Проскурин недоумевающе пожал плечами и про себя, но все-таки достаточно громко, разводя руками, фыркнул:
— При чем тут докладчики? И к чему эти ограничения?
Приподнявшись и изогнувшись так, как сгибают складной аршин на две половины, — одну перпендикулярно другой, — граф Семенов, со всей элегантностью бывшего дипломата-лицеиста, заговорил сладким голосом:
— Я надеюсь, ваше превосходительство, что вы разрешите, — граф Семенов сделал какое-то сладострастное кошачье движение своим корпусом, — тем не менее излагать докладчикам так, как они находят это необходимым в интересах дела, и полагаю… что только при таких условиях собрание может, — граф Семенов еще нежнее задвигался, — ознакомиться с такими вопросами, которые собранию по самому своему существу очень мало известны…
Граф Семенов почтительнейше-великолепно поклонился, с какой-то глуповатой физиономией обвел глазами собрание и, осторожно раздвинув фалды своего изящного редингота, сел на свое место.
— Не будем же тратить время! — раздраженно, мрачно и громко, как выстрел из пушки, пустил Нащокин.

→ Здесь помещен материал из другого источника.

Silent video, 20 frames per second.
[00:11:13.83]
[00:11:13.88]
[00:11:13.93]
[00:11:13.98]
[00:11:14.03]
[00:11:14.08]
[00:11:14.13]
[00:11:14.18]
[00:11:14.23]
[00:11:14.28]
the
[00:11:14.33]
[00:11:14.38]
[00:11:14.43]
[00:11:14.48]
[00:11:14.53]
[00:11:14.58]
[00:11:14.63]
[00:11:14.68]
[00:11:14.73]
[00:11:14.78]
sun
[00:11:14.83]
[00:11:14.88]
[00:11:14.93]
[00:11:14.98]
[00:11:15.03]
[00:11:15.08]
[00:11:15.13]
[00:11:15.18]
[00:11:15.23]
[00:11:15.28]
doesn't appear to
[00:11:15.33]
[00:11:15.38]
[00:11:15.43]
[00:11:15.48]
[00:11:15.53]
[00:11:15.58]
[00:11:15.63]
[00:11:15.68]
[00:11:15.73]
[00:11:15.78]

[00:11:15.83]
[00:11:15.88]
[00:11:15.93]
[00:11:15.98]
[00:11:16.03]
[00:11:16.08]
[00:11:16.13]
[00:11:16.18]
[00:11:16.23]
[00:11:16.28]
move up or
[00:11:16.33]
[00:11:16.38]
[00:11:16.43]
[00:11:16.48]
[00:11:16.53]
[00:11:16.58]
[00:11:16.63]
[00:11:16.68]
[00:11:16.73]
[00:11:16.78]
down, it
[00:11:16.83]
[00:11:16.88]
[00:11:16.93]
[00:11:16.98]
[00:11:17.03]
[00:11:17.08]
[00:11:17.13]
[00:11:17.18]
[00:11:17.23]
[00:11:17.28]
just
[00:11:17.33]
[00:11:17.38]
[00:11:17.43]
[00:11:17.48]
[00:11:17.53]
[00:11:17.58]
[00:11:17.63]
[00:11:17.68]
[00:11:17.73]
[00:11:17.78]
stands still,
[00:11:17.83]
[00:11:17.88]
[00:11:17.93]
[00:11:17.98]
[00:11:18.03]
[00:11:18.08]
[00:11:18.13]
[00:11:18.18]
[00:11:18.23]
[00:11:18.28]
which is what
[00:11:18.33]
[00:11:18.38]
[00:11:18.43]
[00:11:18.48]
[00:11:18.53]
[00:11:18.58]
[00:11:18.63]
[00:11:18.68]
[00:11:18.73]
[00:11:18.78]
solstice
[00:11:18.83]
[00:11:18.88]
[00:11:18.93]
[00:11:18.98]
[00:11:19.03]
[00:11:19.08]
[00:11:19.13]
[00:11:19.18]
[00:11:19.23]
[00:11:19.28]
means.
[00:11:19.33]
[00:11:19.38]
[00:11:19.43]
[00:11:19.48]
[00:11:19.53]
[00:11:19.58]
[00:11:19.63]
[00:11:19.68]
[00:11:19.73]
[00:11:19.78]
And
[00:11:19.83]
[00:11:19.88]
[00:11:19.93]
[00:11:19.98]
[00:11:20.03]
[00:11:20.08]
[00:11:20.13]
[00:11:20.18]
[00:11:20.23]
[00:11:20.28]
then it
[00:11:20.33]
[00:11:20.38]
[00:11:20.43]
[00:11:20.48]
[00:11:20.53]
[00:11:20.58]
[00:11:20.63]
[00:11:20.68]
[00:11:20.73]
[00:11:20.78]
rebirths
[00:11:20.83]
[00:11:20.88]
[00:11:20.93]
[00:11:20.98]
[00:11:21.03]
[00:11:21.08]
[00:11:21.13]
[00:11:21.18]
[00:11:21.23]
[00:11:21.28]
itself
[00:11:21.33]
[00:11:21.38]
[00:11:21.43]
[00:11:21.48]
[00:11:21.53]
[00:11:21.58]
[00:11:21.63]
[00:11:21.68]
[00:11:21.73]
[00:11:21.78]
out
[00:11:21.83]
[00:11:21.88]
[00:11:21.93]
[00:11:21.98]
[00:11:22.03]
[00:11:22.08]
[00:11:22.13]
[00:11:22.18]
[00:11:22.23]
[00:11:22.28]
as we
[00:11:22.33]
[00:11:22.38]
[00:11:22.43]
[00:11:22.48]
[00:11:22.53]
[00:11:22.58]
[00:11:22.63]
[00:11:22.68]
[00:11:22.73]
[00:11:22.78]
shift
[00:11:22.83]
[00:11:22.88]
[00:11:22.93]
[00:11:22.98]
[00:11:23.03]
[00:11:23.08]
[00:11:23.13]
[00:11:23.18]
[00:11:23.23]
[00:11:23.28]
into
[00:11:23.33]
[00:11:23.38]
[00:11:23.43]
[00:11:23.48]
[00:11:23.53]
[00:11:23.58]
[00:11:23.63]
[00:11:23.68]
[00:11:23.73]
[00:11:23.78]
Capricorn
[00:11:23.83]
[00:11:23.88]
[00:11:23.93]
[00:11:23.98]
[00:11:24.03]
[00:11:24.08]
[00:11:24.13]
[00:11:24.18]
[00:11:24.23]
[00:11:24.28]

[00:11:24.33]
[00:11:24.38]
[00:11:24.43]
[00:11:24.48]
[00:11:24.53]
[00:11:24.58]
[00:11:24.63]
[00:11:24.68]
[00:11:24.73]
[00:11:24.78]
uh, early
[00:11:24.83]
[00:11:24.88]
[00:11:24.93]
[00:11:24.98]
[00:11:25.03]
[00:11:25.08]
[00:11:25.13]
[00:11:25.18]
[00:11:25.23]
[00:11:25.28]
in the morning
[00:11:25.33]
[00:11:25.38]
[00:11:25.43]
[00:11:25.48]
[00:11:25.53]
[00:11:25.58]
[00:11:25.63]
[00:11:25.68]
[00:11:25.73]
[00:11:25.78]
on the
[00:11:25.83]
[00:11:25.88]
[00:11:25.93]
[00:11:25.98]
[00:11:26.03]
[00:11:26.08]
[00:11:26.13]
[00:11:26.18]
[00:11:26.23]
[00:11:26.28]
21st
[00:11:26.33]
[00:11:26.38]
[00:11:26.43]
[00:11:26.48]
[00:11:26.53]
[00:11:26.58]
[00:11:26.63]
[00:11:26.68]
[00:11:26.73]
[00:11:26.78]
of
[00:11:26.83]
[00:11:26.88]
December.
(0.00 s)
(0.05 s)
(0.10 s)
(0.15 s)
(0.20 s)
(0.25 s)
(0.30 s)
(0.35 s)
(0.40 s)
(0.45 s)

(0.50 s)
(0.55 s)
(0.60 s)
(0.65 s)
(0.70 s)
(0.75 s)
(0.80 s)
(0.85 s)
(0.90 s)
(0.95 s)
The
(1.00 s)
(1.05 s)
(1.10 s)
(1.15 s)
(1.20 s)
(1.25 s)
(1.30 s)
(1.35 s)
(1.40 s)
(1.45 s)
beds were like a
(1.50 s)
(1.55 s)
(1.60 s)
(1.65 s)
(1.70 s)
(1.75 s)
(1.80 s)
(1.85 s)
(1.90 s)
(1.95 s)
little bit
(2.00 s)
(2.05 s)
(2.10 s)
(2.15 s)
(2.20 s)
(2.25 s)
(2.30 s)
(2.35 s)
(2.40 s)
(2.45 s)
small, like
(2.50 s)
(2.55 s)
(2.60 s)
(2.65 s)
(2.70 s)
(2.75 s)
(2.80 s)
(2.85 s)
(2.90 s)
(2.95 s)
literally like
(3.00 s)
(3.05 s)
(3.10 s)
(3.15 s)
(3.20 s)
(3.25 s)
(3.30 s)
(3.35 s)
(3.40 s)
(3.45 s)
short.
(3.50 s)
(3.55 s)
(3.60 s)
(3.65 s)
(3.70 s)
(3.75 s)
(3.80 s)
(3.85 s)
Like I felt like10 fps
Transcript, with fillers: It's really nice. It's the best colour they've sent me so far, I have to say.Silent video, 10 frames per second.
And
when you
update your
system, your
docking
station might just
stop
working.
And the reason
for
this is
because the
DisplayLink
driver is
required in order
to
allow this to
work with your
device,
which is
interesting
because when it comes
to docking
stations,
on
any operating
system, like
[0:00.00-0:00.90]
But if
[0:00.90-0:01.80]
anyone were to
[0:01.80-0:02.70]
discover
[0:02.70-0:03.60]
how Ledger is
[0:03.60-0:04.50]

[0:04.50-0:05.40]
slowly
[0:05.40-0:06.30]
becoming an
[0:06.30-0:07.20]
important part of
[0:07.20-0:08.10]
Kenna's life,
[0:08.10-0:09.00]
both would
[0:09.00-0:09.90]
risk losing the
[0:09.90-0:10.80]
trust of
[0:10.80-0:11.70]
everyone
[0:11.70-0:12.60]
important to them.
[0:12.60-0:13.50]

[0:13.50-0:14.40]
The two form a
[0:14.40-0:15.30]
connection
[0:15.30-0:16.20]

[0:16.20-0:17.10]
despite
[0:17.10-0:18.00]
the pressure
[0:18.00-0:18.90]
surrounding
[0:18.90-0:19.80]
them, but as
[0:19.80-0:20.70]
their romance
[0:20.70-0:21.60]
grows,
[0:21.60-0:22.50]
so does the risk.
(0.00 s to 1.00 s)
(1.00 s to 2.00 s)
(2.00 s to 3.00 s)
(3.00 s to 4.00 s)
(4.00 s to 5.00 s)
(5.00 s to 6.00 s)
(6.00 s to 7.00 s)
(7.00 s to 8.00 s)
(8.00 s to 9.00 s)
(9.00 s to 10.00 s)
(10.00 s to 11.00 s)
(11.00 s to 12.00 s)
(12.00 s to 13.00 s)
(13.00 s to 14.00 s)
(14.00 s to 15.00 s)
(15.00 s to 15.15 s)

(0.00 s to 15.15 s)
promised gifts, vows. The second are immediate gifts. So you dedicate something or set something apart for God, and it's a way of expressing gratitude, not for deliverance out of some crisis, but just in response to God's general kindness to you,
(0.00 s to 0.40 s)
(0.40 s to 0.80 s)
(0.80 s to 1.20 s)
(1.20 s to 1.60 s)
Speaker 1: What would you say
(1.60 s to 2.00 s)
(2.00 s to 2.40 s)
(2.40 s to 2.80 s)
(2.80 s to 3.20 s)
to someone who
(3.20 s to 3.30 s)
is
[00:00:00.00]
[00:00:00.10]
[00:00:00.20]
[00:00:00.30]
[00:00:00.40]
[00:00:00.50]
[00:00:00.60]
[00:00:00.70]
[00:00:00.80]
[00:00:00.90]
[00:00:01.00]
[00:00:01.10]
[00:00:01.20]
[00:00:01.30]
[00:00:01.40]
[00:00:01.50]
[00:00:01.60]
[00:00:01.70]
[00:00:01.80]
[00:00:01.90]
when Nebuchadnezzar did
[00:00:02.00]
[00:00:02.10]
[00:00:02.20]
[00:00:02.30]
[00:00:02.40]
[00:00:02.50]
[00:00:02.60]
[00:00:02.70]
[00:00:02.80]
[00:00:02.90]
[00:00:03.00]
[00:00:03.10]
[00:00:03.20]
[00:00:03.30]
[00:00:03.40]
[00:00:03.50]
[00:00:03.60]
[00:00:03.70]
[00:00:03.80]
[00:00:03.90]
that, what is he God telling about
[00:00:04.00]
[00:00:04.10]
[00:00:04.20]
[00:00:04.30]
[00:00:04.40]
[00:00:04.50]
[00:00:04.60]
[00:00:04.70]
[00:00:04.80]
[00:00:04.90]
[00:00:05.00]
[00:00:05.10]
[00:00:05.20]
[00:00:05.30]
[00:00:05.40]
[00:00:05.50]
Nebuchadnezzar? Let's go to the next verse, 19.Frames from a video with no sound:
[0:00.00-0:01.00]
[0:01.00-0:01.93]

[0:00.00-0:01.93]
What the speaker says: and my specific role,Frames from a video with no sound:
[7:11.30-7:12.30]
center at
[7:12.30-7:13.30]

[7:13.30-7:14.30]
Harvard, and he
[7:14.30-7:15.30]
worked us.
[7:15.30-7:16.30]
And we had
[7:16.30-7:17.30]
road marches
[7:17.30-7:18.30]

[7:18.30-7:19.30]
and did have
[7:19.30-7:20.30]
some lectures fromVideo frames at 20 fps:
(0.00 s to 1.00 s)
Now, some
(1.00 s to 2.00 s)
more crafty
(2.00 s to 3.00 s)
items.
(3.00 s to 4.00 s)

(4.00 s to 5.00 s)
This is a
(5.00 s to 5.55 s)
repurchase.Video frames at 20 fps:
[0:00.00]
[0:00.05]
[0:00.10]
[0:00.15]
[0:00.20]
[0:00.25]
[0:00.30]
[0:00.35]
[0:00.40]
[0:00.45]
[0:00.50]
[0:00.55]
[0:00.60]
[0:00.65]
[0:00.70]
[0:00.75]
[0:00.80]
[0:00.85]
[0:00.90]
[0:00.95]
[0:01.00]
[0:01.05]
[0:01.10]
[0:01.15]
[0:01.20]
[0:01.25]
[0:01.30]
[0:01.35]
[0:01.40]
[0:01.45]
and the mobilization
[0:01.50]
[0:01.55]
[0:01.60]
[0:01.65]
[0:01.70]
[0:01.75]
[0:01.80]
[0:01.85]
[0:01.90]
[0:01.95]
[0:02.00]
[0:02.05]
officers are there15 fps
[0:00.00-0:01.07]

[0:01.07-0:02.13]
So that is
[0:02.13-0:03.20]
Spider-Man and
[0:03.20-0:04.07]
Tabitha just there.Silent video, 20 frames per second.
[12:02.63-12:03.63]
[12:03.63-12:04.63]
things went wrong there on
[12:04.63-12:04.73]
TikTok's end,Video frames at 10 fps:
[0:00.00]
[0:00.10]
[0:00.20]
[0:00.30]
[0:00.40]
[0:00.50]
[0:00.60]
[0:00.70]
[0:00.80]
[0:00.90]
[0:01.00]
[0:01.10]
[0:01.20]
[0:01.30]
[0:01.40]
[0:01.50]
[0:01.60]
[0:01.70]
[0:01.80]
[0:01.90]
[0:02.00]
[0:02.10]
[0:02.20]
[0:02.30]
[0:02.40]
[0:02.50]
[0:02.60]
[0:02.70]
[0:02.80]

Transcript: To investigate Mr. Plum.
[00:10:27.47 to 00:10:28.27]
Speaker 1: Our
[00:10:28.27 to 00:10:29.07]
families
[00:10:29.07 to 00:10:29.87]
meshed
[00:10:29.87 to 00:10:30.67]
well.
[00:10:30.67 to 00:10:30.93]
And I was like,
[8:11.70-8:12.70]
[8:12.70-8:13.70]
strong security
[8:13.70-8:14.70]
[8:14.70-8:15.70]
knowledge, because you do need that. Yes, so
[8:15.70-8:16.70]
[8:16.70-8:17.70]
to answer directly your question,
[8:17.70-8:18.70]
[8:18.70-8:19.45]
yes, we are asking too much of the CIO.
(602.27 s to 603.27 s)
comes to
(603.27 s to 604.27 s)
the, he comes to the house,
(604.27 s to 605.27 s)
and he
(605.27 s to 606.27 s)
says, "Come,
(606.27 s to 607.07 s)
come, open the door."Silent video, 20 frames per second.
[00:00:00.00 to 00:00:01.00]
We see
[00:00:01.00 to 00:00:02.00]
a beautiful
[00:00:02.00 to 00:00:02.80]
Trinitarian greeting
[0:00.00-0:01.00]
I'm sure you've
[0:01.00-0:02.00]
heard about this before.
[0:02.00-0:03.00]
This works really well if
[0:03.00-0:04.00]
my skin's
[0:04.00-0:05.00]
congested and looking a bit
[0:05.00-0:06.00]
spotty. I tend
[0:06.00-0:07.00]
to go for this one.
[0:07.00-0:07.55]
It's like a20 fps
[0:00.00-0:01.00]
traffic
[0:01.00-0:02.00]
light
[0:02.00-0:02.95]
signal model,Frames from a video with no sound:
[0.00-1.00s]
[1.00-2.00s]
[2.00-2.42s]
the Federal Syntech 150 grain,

Чеботаев после этого повернулся ко мне и сонно сказал:
— Прошу.
Интерес, собственно, к докладу пропал и у меня и, — я это чувствовал, — у других. Тем более, что решение вопроса в мою пользу было обеспечено. И что, в самом деле, повторять в двести первый раз доводы, что хотя и прекраснее и удобнее наша русская, самая широкая в мире колея, но если она не по средствам и богатейшим в мире странам, если мы не можем выстроить в ближайшем будущем всех нужных нам двухсот тысяч верст таких дорог, то надо строить хоть те дороги, которые мы можем строить и без которых окончательно остановится экономическое развитие страны? Что говорить о принципиальной постановке вопроса, когда самые благожелательные и самые чуткие к экономическому развитию края из присутствующих на все мои доводы о необходимости прежде всего равных условий конкуренции, слушая и поддакивая, заканчивали со мной разговоры приблизительно так:
— Конечно, конечно… Сперва надо хоть что-нибудь, а потом там в Петербурге при переменившемся отношении к вам, может быть, можно будет в последний момент и широкой колеи добиться: ведь и для вас же самих, для ваших грузов она удобнее же…
Из сегодняшних всех разговоров после показанных писем особенно ясно было, что люди эти, начав все дело, исходя из положения, что лучше что-нибудь, чем ничего, теперь, когда они, веря в меня, чувствовали уже какую-то почву под ногами, надеялись в данном уже частном случае склонить меня в конце концов к широкой колее.